O ano de 2018 mal começou e os relatos de casos de febre amarela têm provocado dúvidas e ansiedade na população. Isso porque a doença, provocada por um vírus cuja circulação está em expansão, já contaminou 213 pessoas e matou 81 desde julho de 2017, de acordo com o mais recente monitoramento do Ministério da Saúde, divulgado em 30 de janeiro de 2018. A doença é uma das mais temidas nas Américas.

As primeiras manifestações da enfermidade são febre alta, calafrios, cansaço, dor de cabeça, dor muscular, náuseas e vômitos por cerca de três dias. A forma mais grave da doença é rara e costuma aparecer após um breve período de bem-estar (até dois dias), quando podem ocorrer insuficiências hepática e renal, icterícia (olhos e pele amarelados), hemorragias e cansaço intenso. A maioria dos infectados se recupera bem e adquire imunização permanente contra a febre amarela, entretanto, as taxas de letalidade dos casos graves, no Brasil, oscilam entre 40 e 60%.
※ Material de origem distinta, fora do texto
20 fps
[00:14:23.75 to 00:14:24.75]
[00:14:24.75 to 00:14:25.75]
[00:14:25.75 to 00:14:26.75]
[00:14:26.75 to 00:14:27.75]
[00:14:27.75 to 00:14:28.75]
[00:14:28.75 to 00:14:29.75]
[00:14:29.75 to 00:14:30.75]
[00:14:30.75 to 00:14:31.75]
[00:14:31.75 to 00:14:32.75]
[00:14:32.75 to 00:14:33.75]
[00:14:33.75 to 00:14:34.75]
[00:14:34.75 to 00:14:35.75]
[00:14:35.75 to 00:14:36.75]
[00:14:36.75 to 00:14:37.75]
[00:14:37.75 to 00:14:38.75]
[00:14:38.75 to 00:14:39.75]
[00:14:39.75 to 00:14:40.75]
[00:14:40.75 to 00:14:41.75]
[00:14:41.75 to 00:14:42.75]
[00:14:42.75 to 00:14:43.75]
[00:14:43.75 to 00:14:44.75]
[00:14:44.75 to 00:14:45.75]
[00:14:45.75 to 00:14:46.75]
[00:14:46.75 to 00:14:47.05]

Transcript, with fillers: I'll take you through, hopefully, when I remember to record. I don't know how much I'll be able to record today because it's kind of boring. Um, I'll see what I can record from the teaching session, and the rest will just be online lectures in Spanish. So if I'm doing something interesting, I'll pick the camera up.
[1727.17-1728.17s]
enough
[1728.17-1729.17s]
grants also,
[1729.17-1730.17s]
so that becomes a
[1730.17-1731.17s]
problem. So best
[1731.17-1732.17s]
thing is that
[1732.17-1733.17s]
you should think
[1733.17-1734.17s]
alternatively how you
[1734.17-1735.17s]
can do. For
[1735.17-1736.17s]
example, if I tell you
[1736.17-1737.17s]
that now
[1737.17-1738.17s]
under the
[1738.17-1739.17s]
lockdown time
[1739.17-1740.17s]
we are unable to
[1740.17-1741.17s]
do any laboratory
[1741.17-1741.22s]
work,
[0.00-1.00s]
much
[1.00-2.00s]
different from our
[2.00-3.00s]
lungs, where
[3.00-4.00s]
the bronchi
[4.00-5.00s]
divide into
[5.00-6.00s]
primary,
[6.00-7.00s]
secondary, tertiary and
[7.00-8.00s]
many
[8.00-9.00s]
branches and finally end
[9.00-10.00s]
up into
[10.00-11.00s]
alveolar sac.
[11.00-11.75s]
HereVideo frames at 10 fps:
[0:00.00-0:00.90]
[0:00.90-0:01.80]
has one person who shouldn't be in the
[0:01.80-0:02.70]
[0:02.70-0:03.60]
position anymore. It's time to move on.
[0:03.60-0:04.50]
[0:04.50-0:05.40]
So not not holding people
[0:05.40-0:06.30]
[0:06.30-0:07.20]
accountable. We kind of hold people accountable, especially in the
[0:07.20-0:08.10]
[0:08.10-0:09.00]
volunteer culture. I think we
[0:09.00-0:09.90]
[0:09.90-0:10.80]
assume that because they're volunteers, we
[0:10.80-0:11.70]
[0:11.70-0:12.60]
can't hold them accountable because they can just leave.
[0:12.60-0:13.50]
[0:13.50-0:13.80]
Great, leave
Combatida por Oswaldo Cruz no início do século 20 e erradicada dos grandes centros urbanos desde 1942, a enfermidade voltou a assustar os brasileiros nos últimos dois anos, com a proliferação de casos, especialmente no verão. A principal arma contra a doença continua sendo a vacinação. A vacina atenuada contra o vírus da febre amarela, utilizada no Brasil desde 1937, tem altos índices de segurança e eficácia. Sua produção é baseada na tecnologia de replicação de vírus em ovos embrionados, na qual cada ovo produz em torno de 400 doses da vacina.

No Brasil, a vacinação é recomendada para toda a população, exceto para quatro grupos de pessoas:

  • crianças menores que seis meses de idade;
  • mulheres grávidas,
  • pessoas com histórico de hipersensibilidade aos componentes de vacina ou ovo;
  • pessoas com imunidade mais baixa por conta de doenças ou do vírus HIV.

Isso ocorre porque a atual vacina utiliza o vírus atenuado — em que o vírus está vivo, mas enfraquecido e sem possibilidade de produzir a doença. Para imunizar as pessoas que não podem tomar a atual vacina, diversas pesquisas lançam mão da biotecnologia para desenvolver vacinas com a tecnologia do DNA recombinante, em que haveria inserção de genes no genoma do vírus. Um destes projetos está sob o comando da Fundação Oswaldo Cruz (Fiocruz) de Pernambuco. O centro estuda a eficácia de um imunizante preparado com base no material genético do vírus e deve iniciar em 2019 os testes clínicos. A diretora-executiva do Conselho de Informações sobre Biotecnologia (CIB), Adriana Brondani, revela que essa estratégia já é utilizada contra outras doenças. “A biotecnologia, que já é uma aliada na produção de vacinas contra a dengue e a hepatite B, tem grande potencial para diversificar os métodos de combate à febre amarela”.

Macacos x febre amarela

Assim como os seres humanos, os macacos são hospedeiros do vírus da febre amarela e não reservatórios da doença. Mas, se para nós a doença pode ser detida por meio da vacinação, para os macacos, não há vacinas e a enfermidade é fatal. As mortes de primatas indicam áreas de maior risco de transmissão do vírus e orientam as campanhas de vacinação. A morte dos animais pela doença é um alerta aos órgãos de saúde sobre a necessidade de vacinação da população humana nos arredores. Ou seja, eles permitem implementar estratégias preventivas, antes de o vírus atingir populações humanas.

“Sem os macacos, estamos desprotegidos para perceber a chegada e os deslocamentos dos vírus”, alerta o biólogo Júlio Cesar Bicca Marques, em entrevista à revista Pesquisa Fapesp. Os macacos não transmitem o vírus diretamente às pessoas e acabam sendo vítimas duas vezes: da doença, à qual as espécies são muito sensíveis, e da perseguição das pessoas, que acham erradamente que eles transmitem a doença. Segundo a Sociedade Brasileira de Primatologia (SBPr), o Brasil vive um dos períodos de maior mortandade de primatas da história devido à febre amarela silvestre no país. O quadro pode levar à extinção de espécies, prejudicando todo o meio ambiente.